# WORK REQUEST
Reproduce the records precisely. Omit every picture.

# TASK INPUTS
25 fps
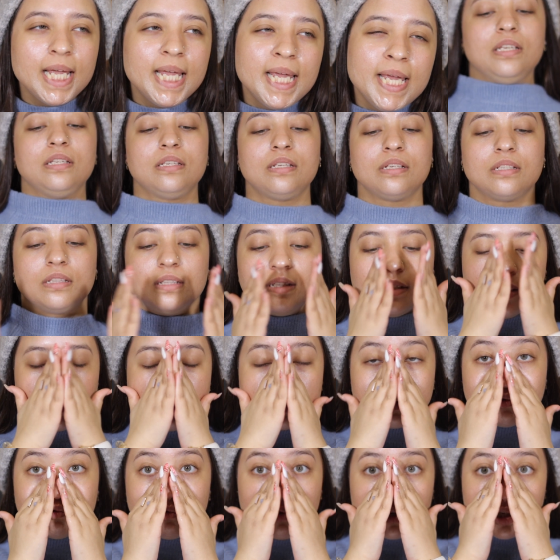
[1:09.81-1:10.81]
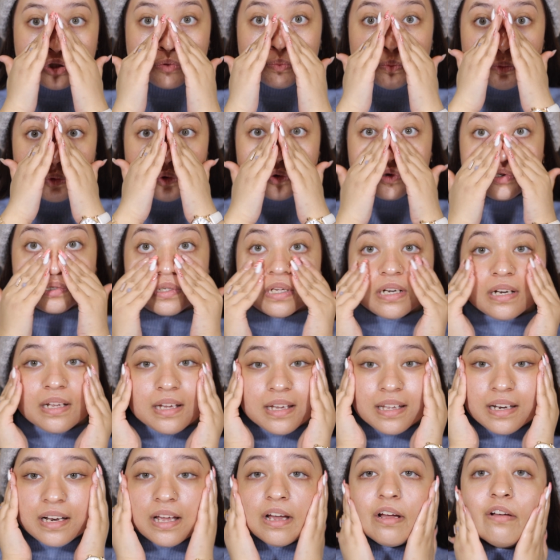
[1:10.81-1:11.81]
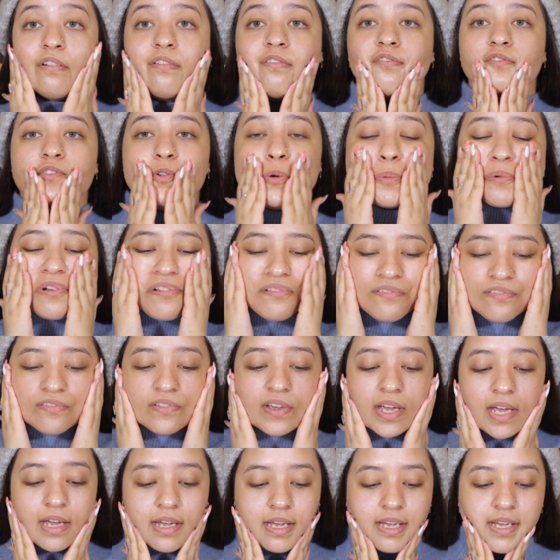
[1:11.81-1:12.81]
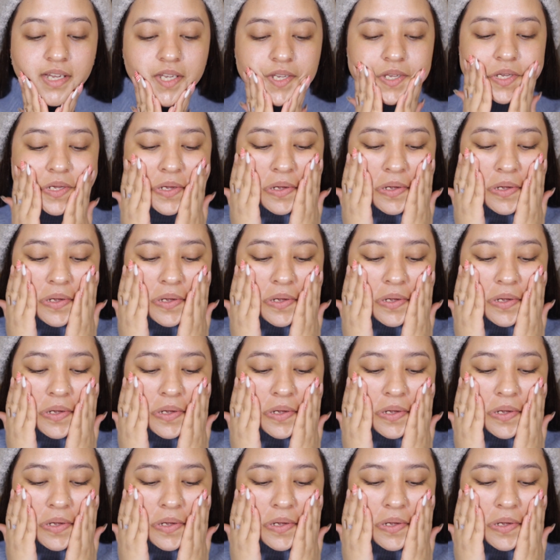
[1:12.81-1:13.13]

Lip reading: So this was more than enough for my face.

# PROBLEM SOLUTION
25 fps
[1:09.81-1:10.81]
[1:10.81-1:11.81]
[1:11.81-1:12.81]
[1:12.81-1:13.13]

Lip reading: So this was more than enough for my face.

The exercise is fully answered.